Before DfID, Dercon was a professor of development economics at Oxford University, and the lead academic for the Ethiopia country programme at the International Growth Centre, which is a research centre based jointly at The London School of Economics and Political Science and the University of Oxford.

He is a senior fellow of the Bureau for Research and Economic Analysis of Development (BREAD), a research fellow of Centre for Economic Policy Research (CEPR) and of IZA Institute of Labor Economics, and an affiliate of the Abdul Latif Jameel Poverty Action Lab (J-PAL).

== Research ==
Dercon’s research interests center on the question of why some people and countries remain poor and how to achieve economic development. He has examined the failures of markets, the role of government and political systems, and the impact of risk and shocks on livelihoods, especially in African countries.

His work has covered a broad range of development economics topics, including risk and poverty, agriculture and rural institutions, political economy, child poverty, social mobility, micro-insurance, and the measurement of poverty and vulnerability. He often relies on microeconomic data and uses statistical analysis to inform development policy.

Throughout his academic career, Dercon has also engaged in notable research collaborations. He has supervised and mentored many students in development economics, and worked with colleagues on major field research projects. Together with political economist Chris Blattman he ran a randomized controlled trial in Ethiopia that investigated the impact of low-skill industrial jobs on the welfare of the workers. The research was covered by Our World in Data and the Financial Times.

Dercon has also co-authored research on household risk-sharing in Ethiopia with Pramila Krishnan, and worked with other development economists on topics ranging from education outcomes to industrialization in Africa.

His book, Dull Disasters? How Planning Ahead Will Make A Difference was published in 2016, and provides a blueprint for renewed application of science, improved decision making, better preparedness, and pre-arranged finance in the face of natural disasters. The book contends that with the right financial tools (like insurance) and planning, natural hazards need not turn into major crises. It has influenced thinking on disaster risk financing and was cited by development practitioners for its practical solutions.

In 2022, he published his book Gambling on Development: Why Some Countries Win and Others Lose.
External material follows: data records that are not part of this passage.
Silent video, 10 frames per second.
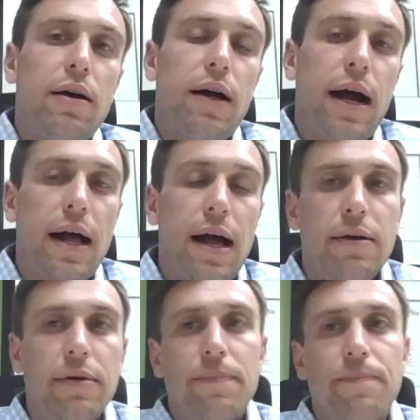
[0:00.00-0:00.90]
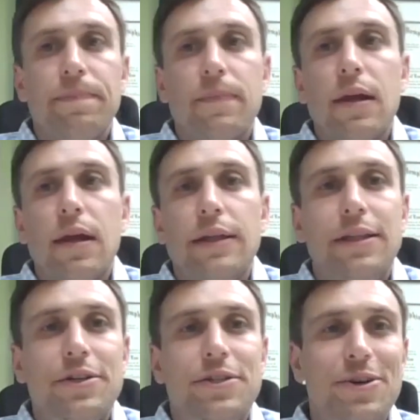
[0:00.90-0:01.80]
I think
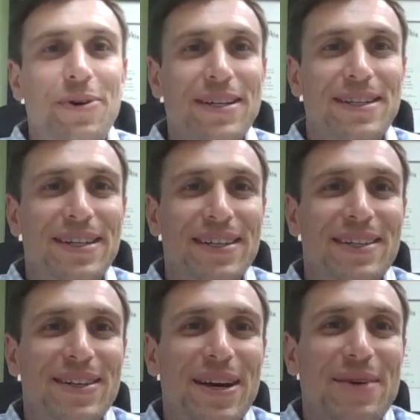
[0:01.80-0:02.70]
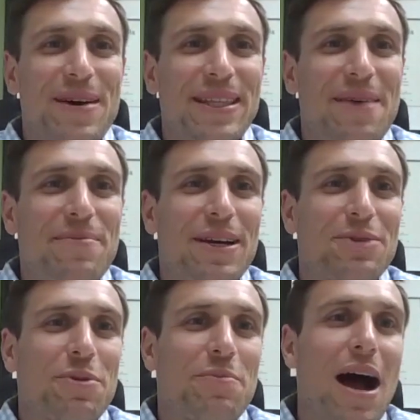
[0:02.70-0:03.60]
there's two ways to think about that,
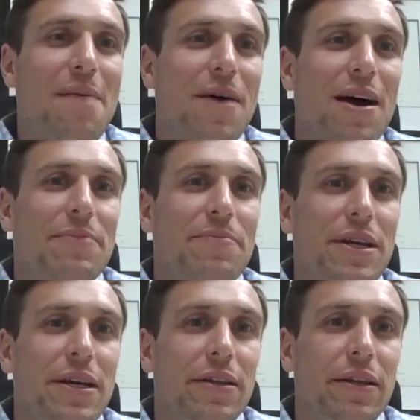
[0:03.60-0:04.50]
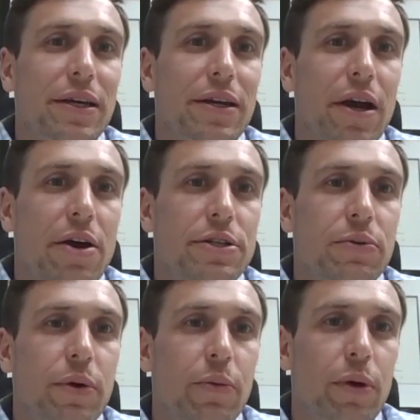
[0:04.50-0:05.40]
because where my mind immediately goes
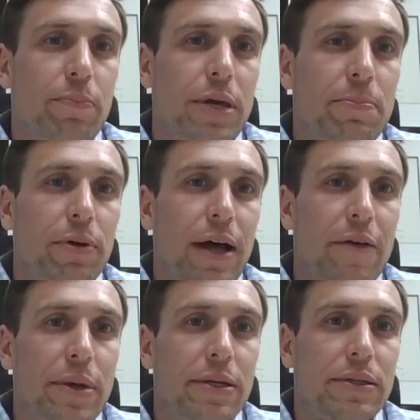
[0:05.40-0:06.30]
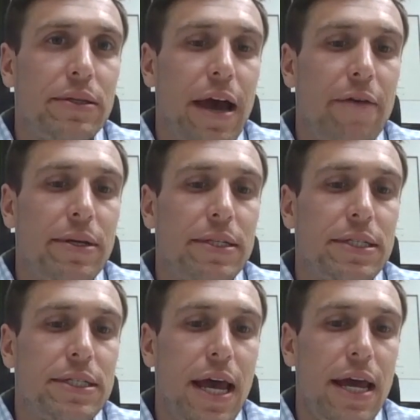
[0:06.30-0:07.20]
and what people have been
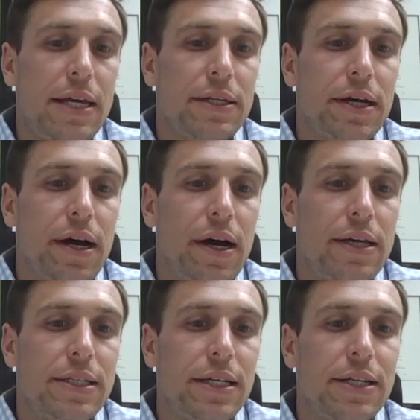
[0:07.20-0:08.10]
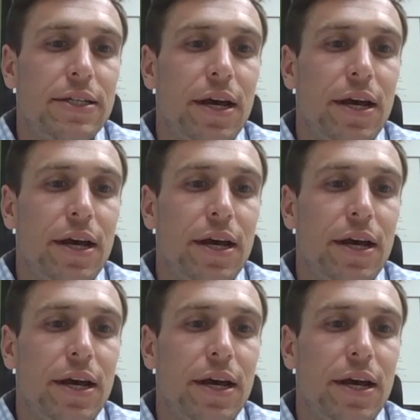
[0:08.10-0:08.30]
saying to us is,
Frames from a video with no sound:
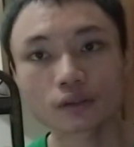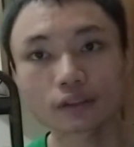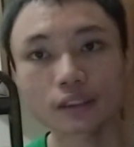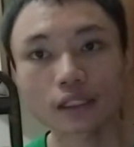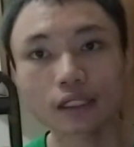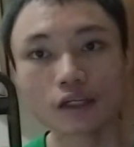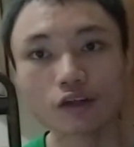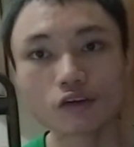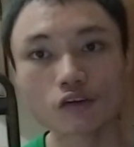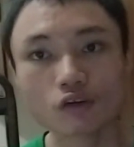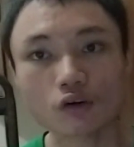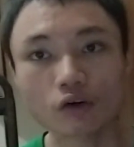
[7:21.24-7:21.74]

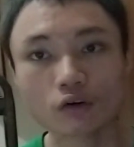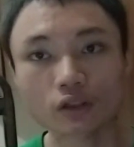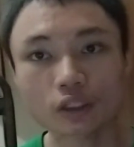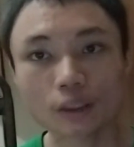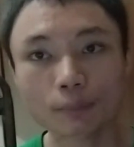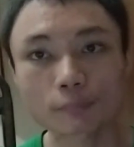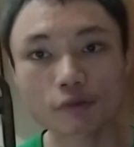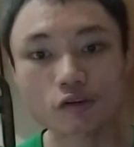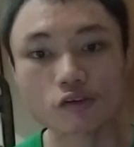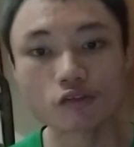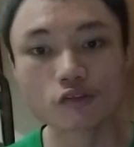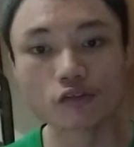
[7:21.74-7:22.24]
Next, on
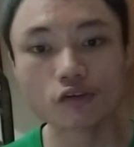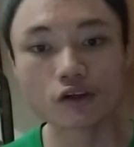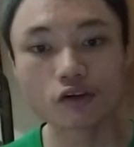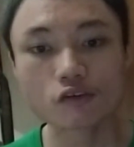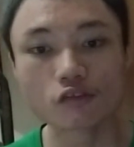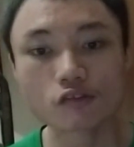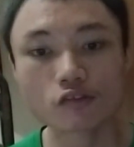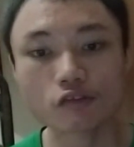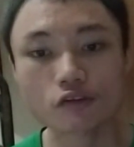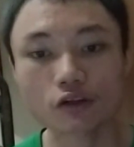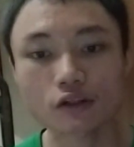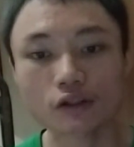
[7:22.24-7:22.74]
number
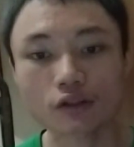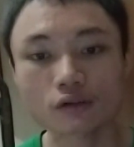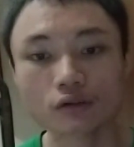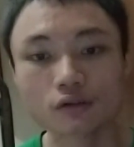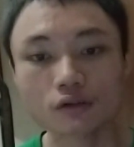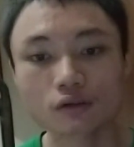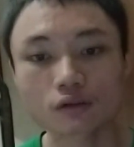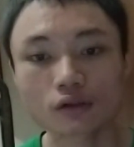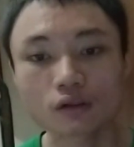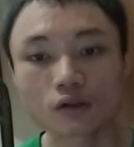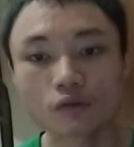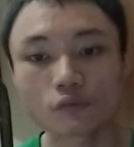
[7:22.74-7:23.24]
16,
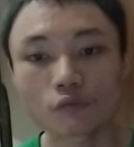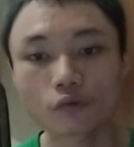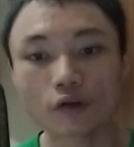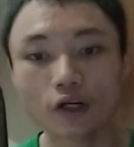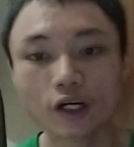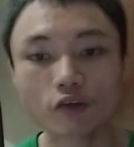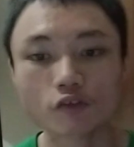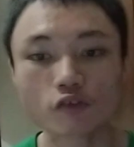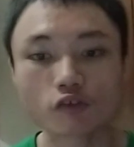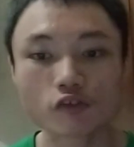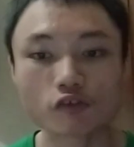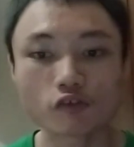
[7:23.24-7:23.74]
we
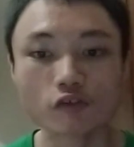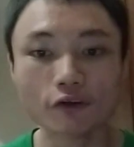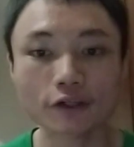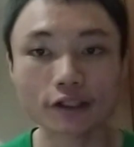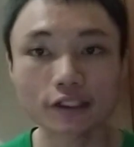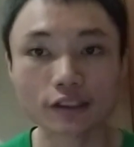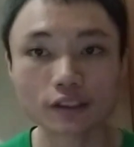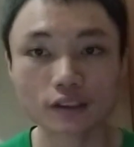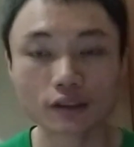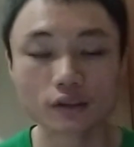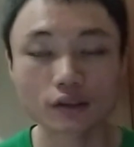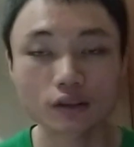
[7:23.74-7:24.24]
have
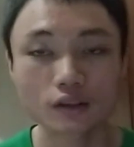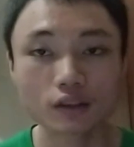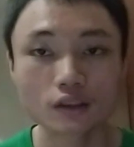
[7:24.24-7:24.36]
shrink.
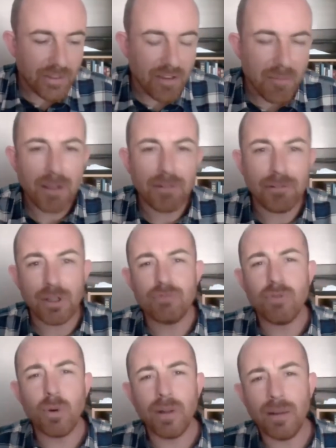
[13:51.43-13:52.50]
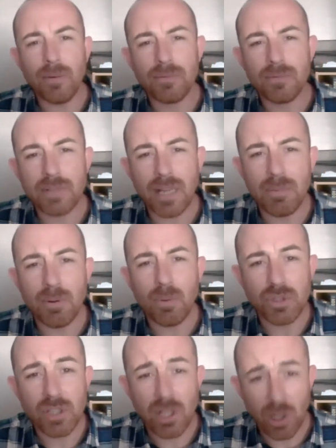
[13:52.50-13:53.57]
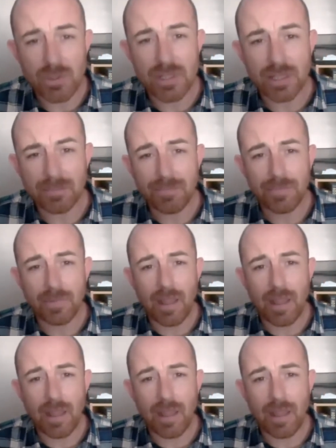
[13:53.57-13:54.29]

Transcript: the American roulette table was closing,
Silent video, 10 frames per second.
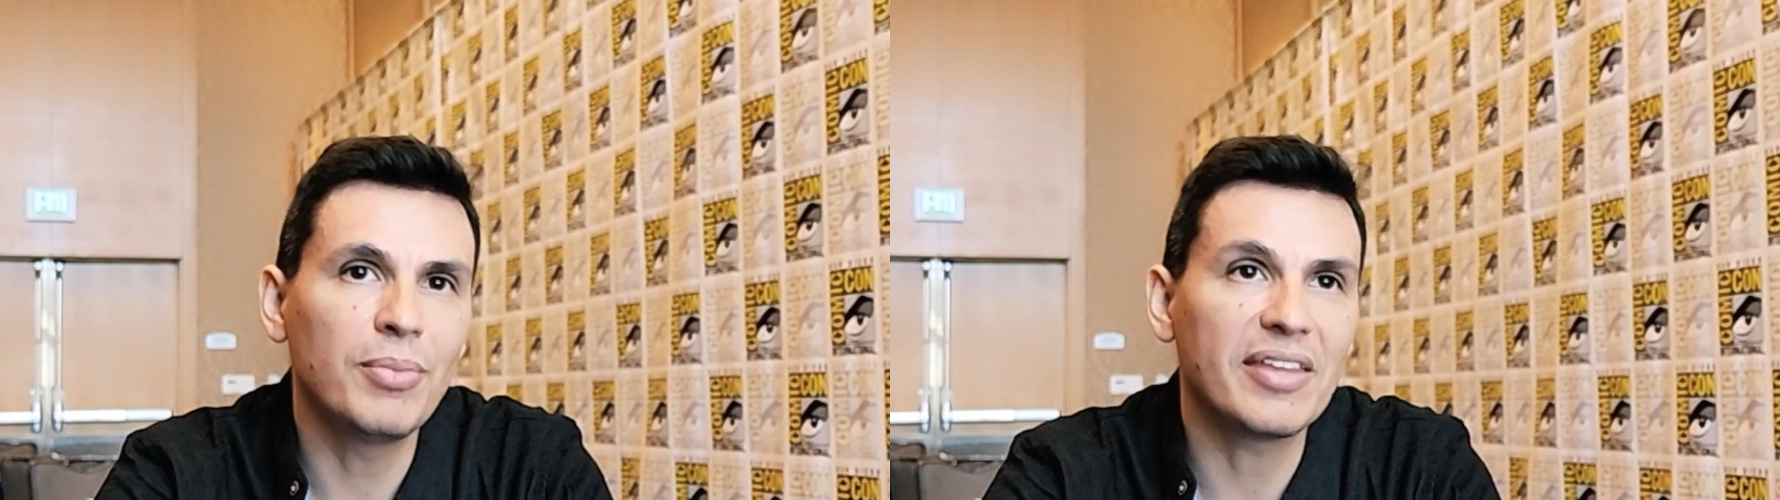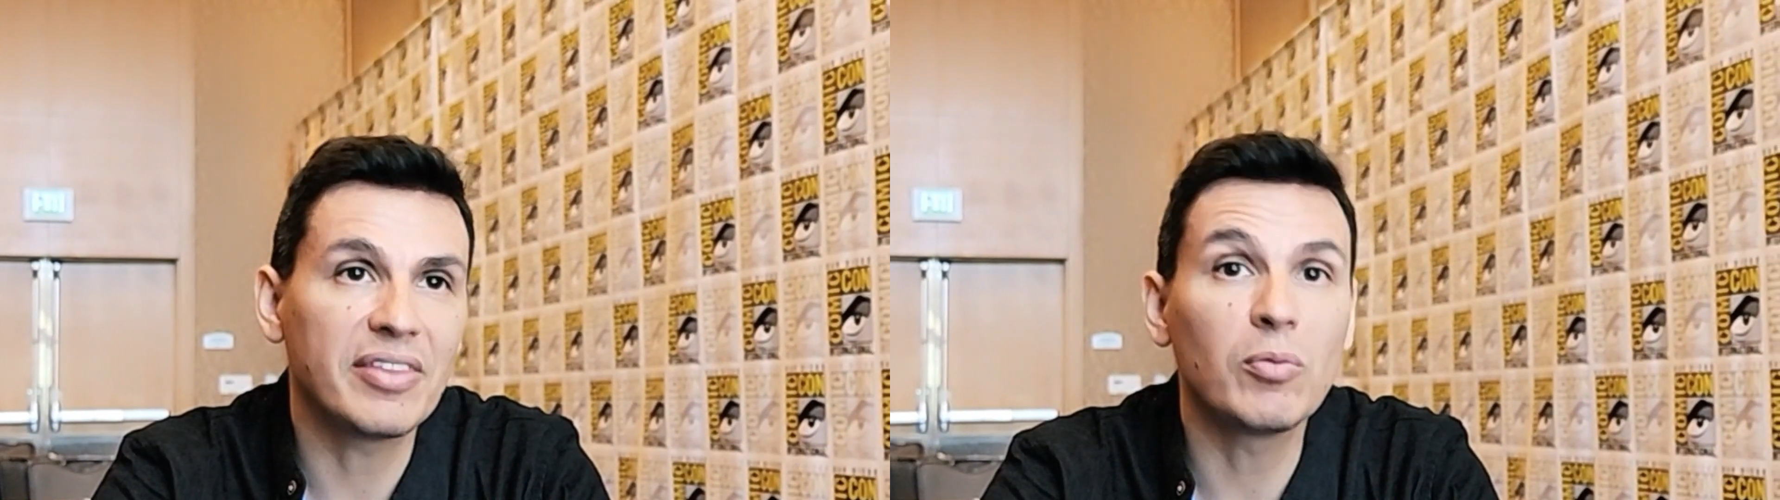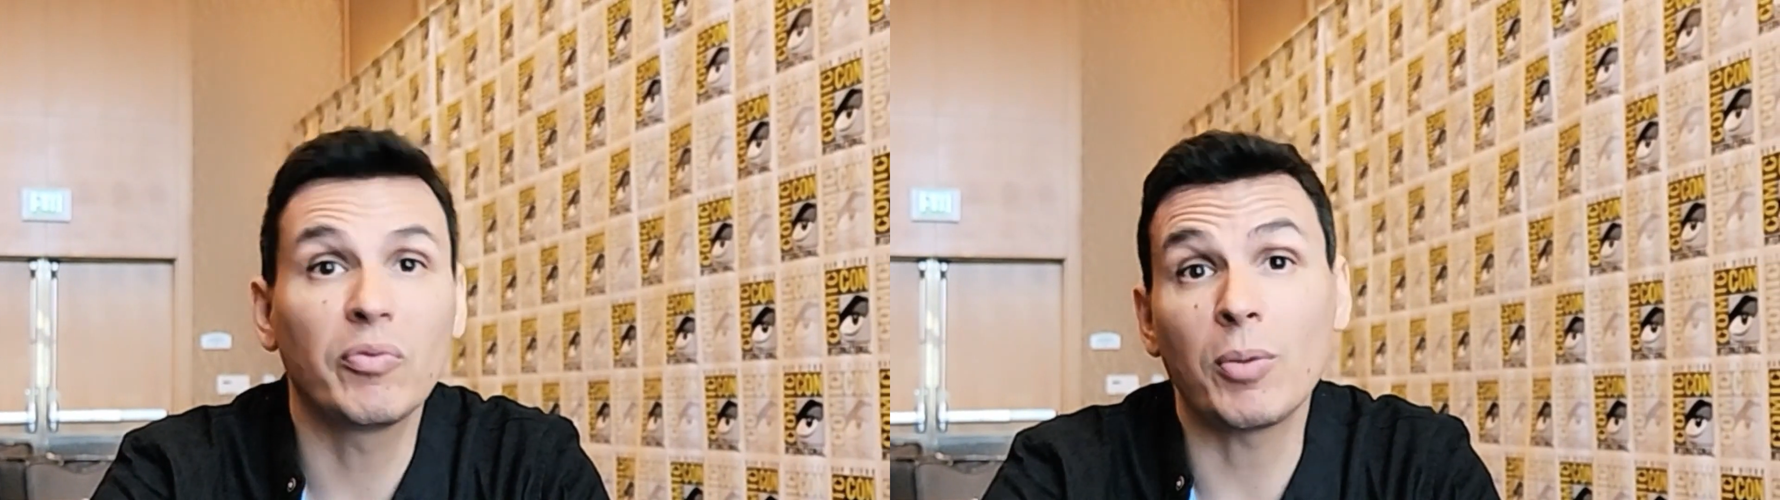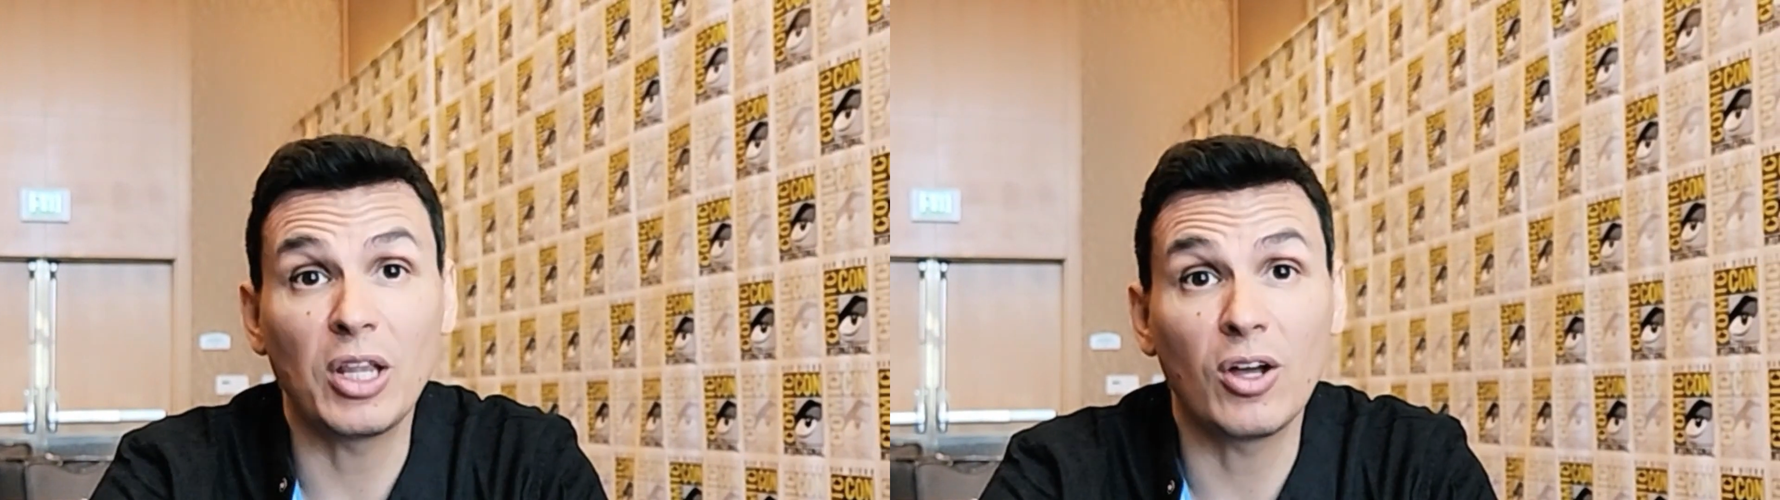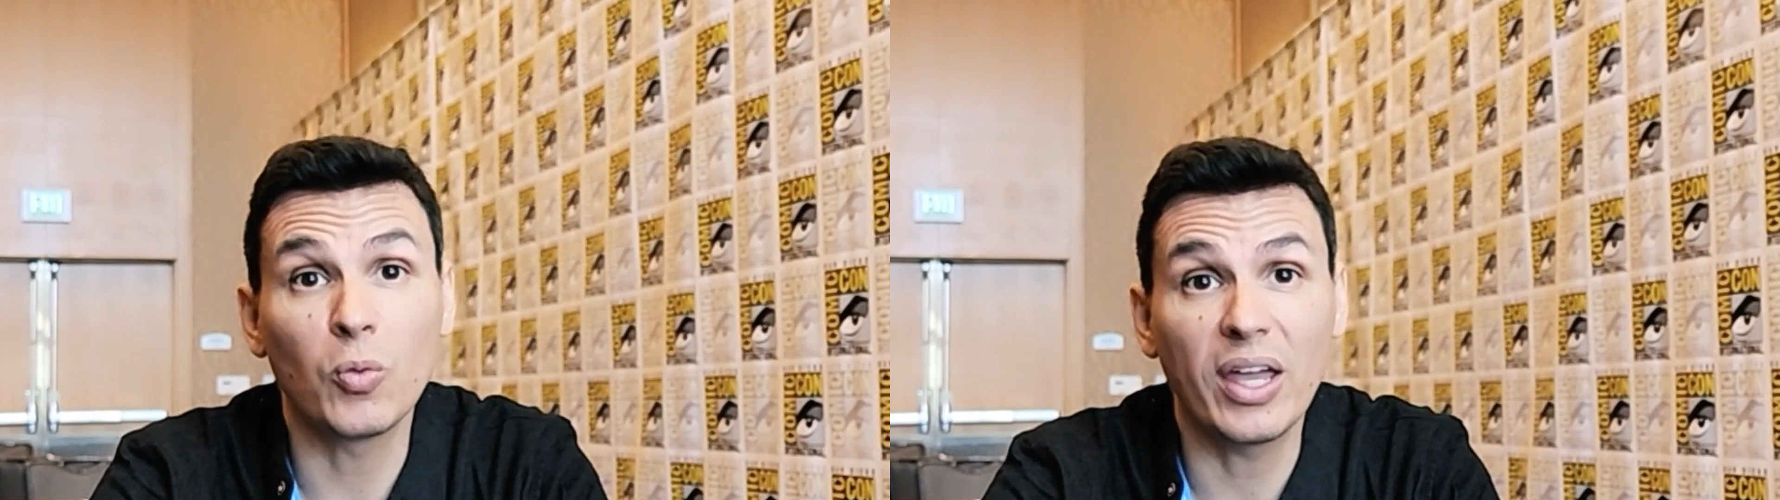I think we've come a
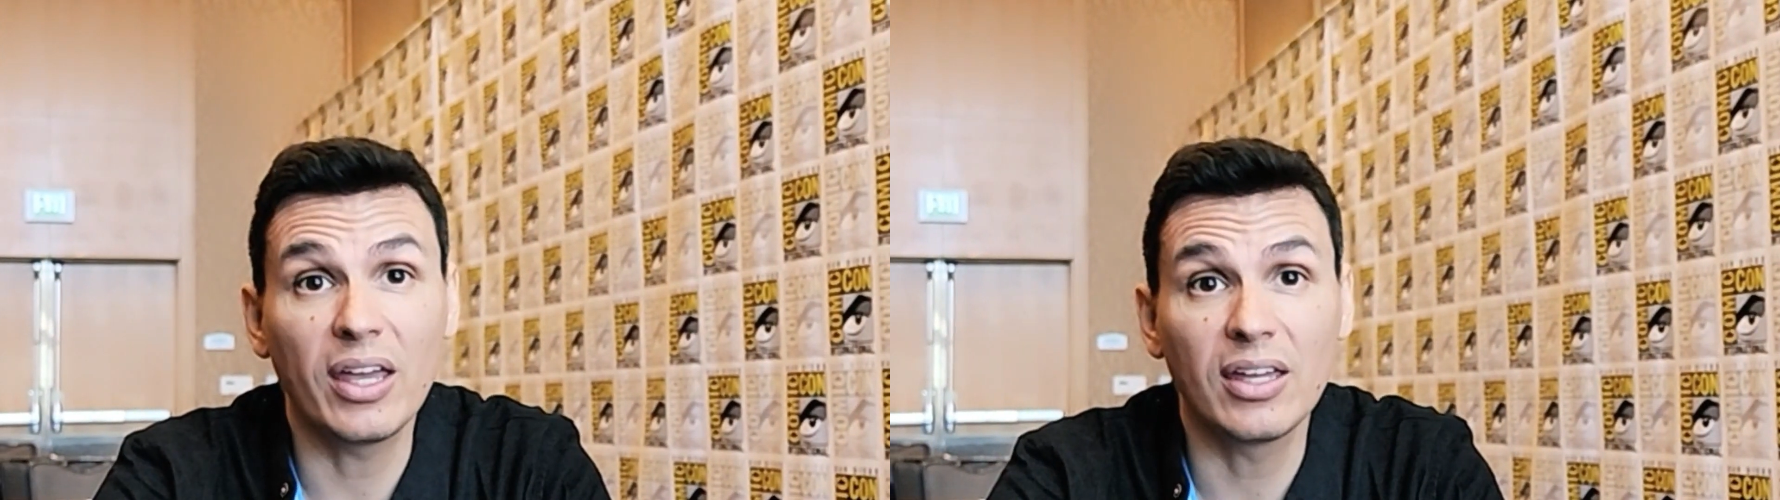long way.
A major book in which Dercon examines why certain developing countries achieve economic growth and poverty reduction while others fail. He introduces the concept of a “development bargain,” arguing that progress depends on a commitment by a country’s elite to pursue growth and development. This book draws on decades of Dercon’s research and policy experience.

== Key themes ==

His research as focused on a range of subjects including:
- risk and poverty
- agriculture and rural institutions,
- political economy,
- childhood poverty,
- social and geographic mobility,
- micro-insurance, and
- measurement issues related to poverty and vulnerability.

== Noted works ==

- (2022) Gambling on Development: Why Some Countries Win and Others Lose, Hurst Publishers.
- (2004) Insurance against Poverty, 2004, Oxford University Press (Edited volume)
- (2002) The Impact of Economic Reforms on Rural Households in Ethiopia, Washington D.C. World Bank.